O administrador não é responsável pelas obrigações assumidas pela companhia por ato regular de gestão, mas responderá por ato ilícito seu, pelos prejuízos que causar, com culpa ou dolo, ainda que dentro de suas atribuições ou poderes, ou com violação da lei ou do estatuto (LSA, art. 158). A companhia pode promover a responsabilização judicial de seu administrador, por prejuízo que este lhe tenha causado, necessariamente mediante prévia deliberação da assembleia geral. A deliberação poderá ser tomada em assembleia ordinária, ou, se constar da ordem do dia, ou tiver relação direta com matéria em apreciação, pela assembleia extraordinária. Em qualquer caso, o administrador será destituído do cargo de administração e substituído, nos termos estatutários.

Se os órgãos de administração retardarem a propositura da competente ação por mais de 3 meses, qualquer acionista poderá fazê-lo em nome da companhia. É hipótese de substituição processual derivada (LSA, art. 159, § 3.°). Se, porém, a assembleia geral decidiu não promover a responsabilização do administrador, os acionistas que possuam ações representativas de 5% ou mais do capital social poderão, em nome da companhia, promover a ação judicial. É hipótese de substituição processual originária (art. 159, § 4.°).

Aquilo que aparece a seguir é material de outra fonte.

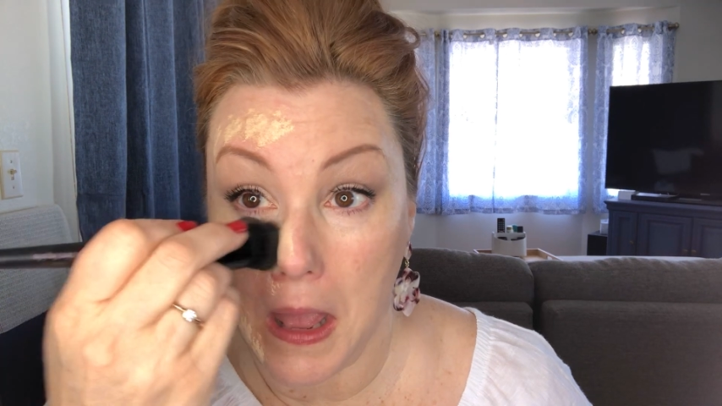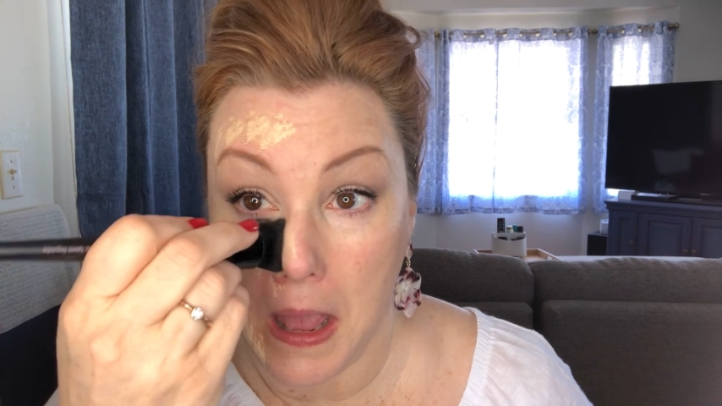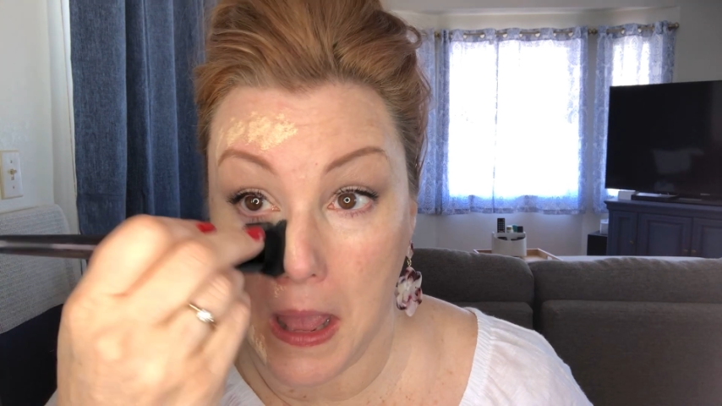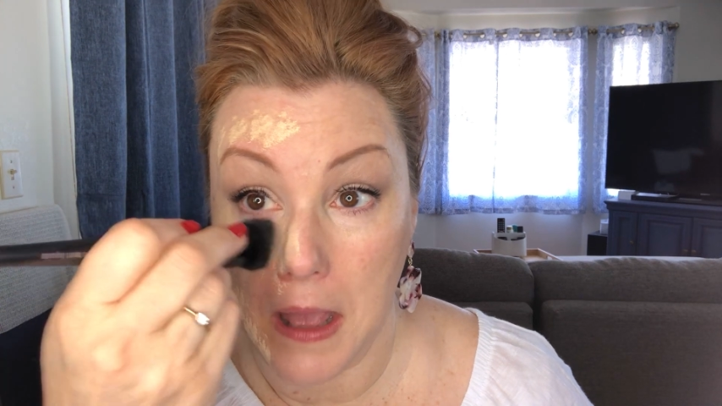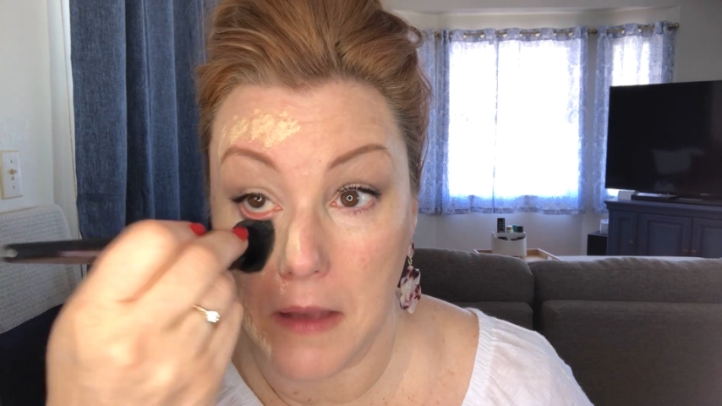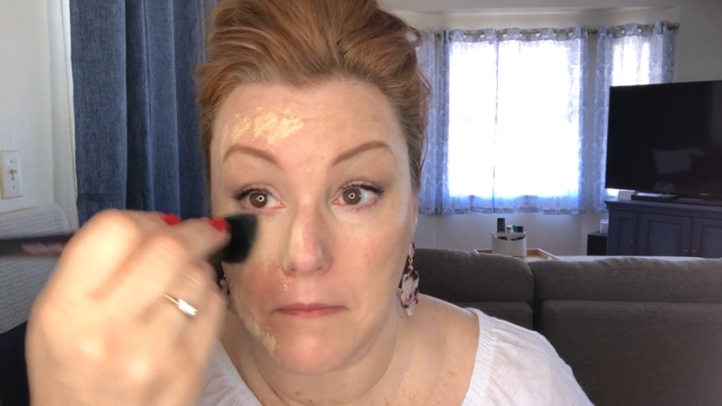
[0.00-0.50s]

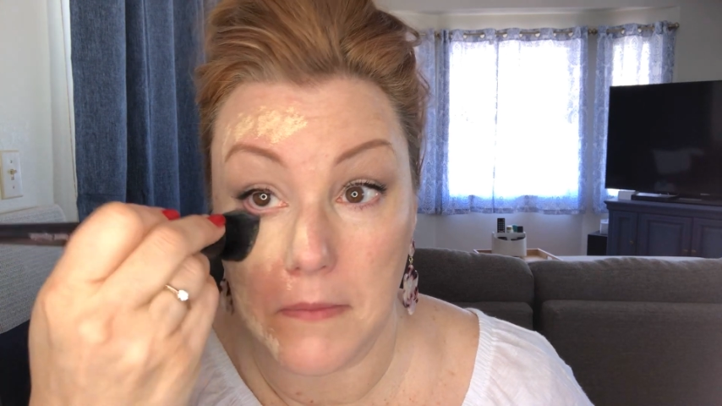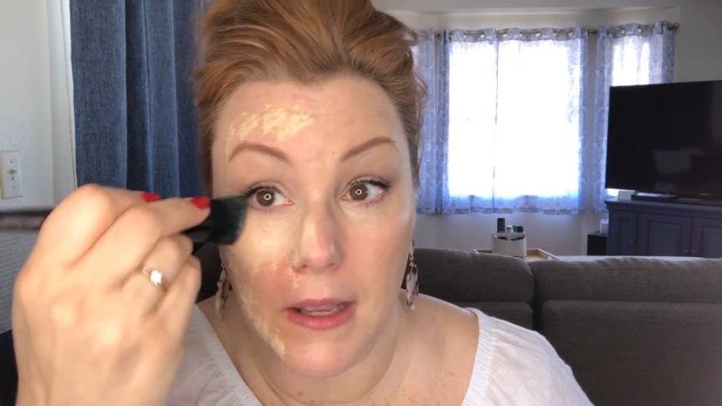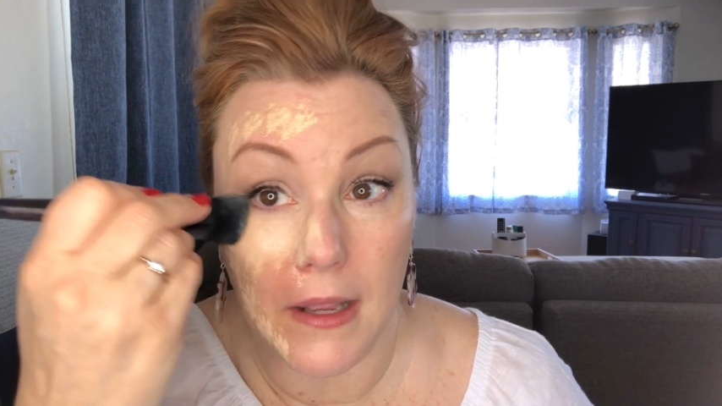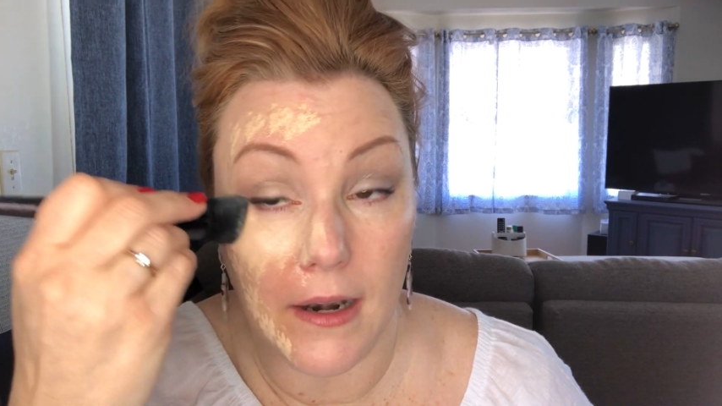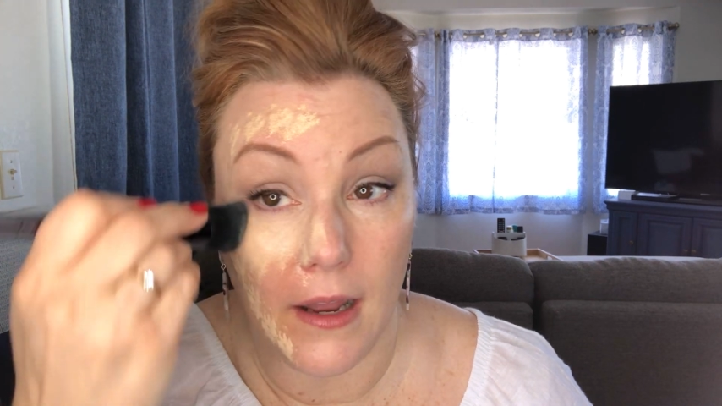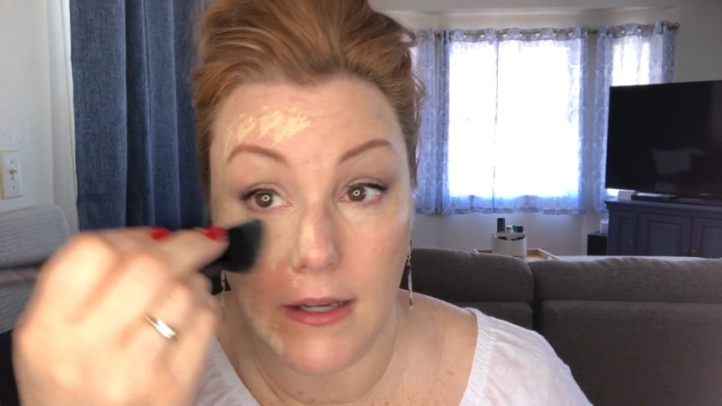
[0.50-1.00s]

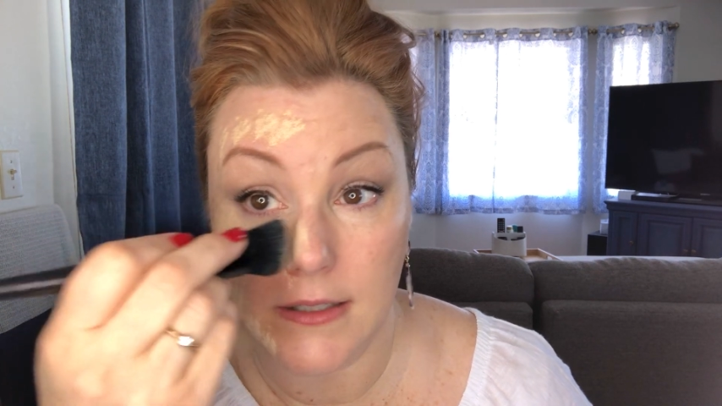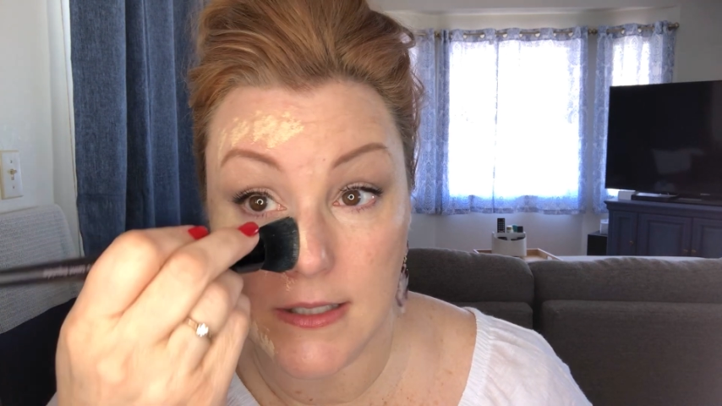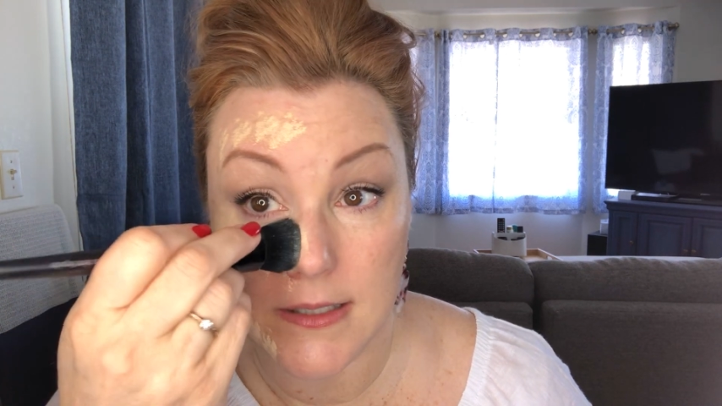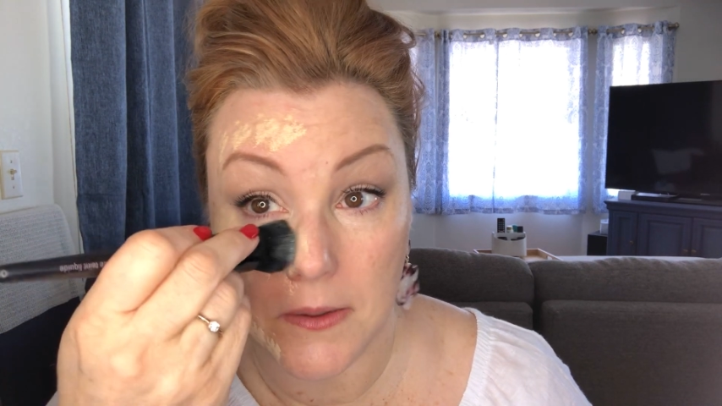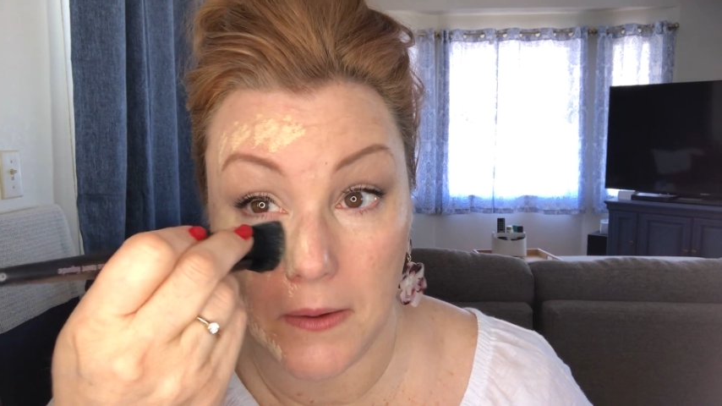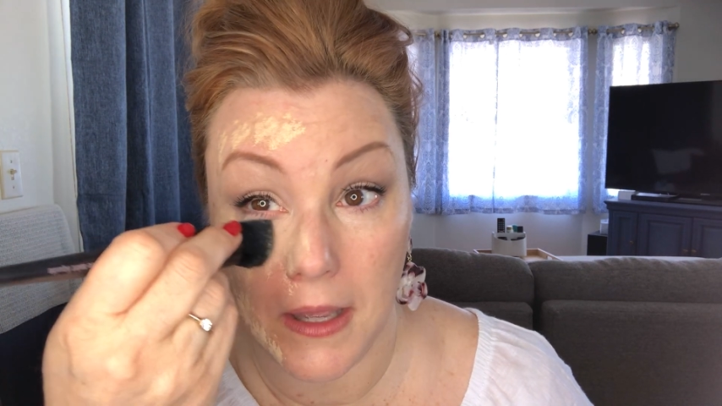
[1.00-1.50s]
And I
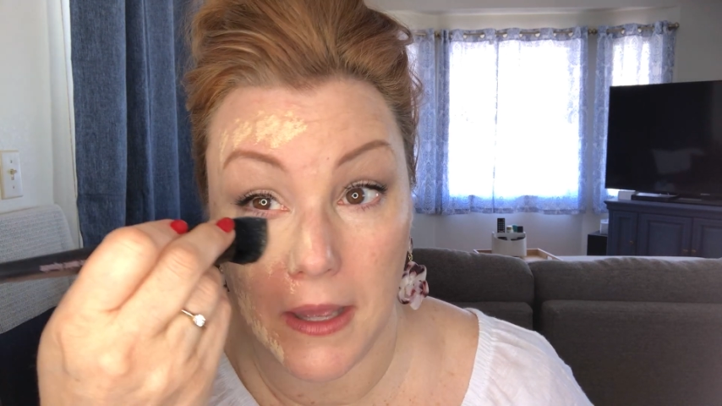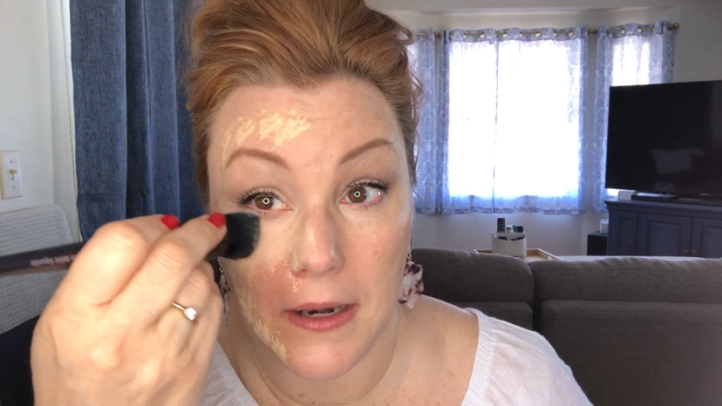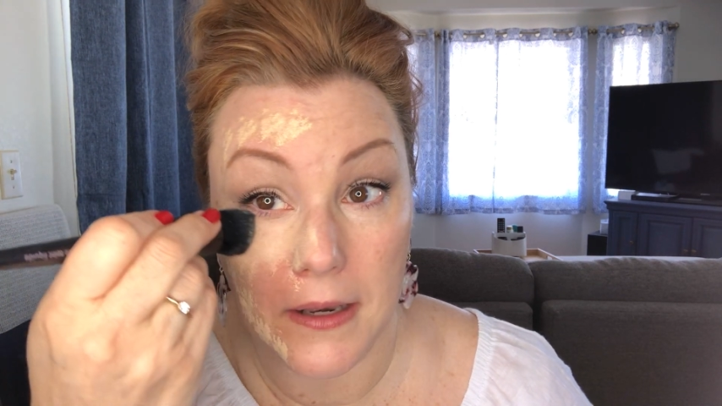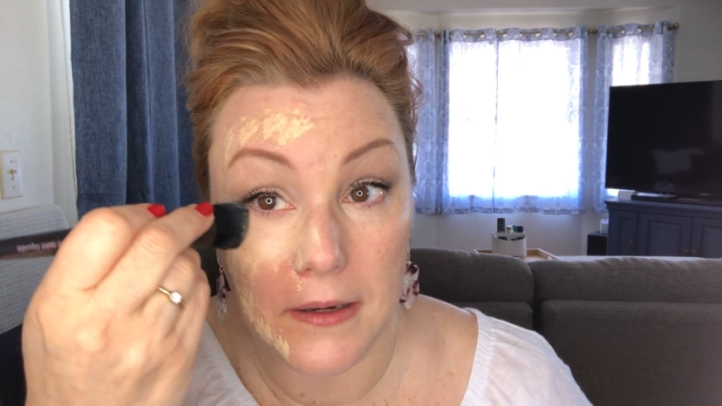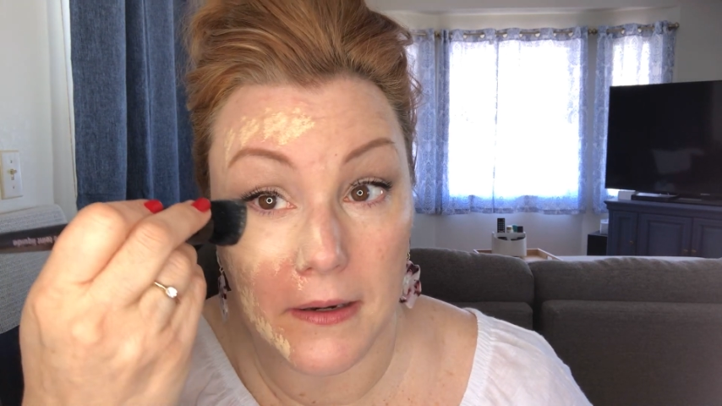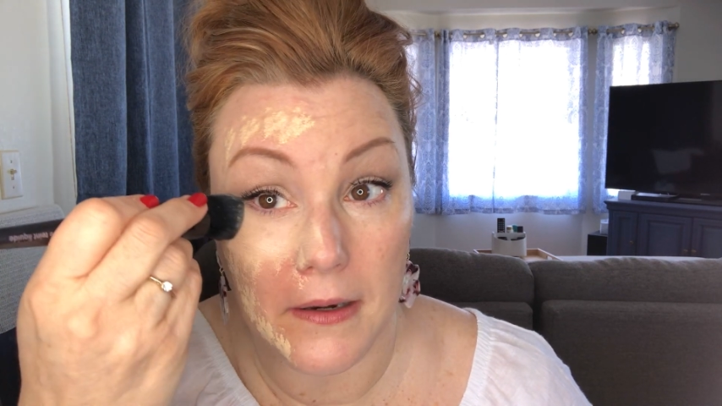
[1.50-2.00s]
just go ahead
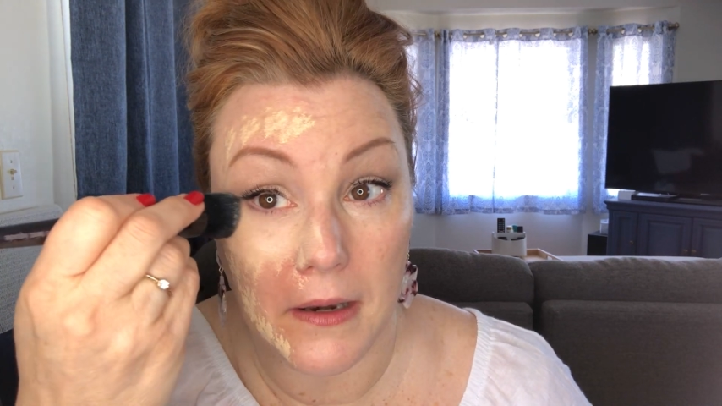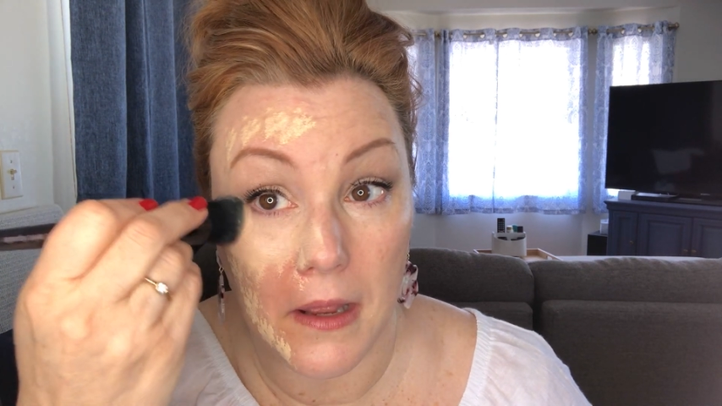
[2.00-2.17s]
and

A ação para responsabilização dos administradores prescreve em 3 anos, contados da data da publicação da ata da assembleia geral que votar o balanço referente ao exercício em que o ilícito ocorreu. O mesmo prazo conta-se, no entanto, da prescrição da ação penal ou da sentença penal definitiva, caso o fato ensejador da ação de responsabilidade civil deva ser objeto de apuração na esfera criminal (LSA, arts. 287, II, b, 2 e 288).

Além da responsabilidade civil e penal, têm os administradores responsabilidade de caráter administrativo perante a CVM. Esta autarquia pode impor-lhes, por infração a dever prescrito na legislação do anonimato, sanções que variam de multa ou advertência até suspensão do exercício do cargo ou inabilitação (Lei 6.835/76, art. 11).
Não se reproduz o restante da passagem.